> **WHAT THE EXERCISE ASKS**
Nothing other than the lines from the one containing "[00:03:29.83]" through the last line of the data below should be output, each reproduced exactly.

> **Collection entries**

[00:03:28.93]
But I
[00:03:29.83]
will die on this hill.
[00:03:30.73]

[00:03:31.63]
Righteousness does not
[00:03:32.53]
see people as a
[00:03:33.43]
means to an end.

> **RESULT OF THE EXERCISE**
[00:03:29.83]
will die on this hill.
[00:03:30.73]

[00:03:31.63]
Righteousness does not
[00:03:32.53]
see people as a
[00:03:33.43]
means to an end.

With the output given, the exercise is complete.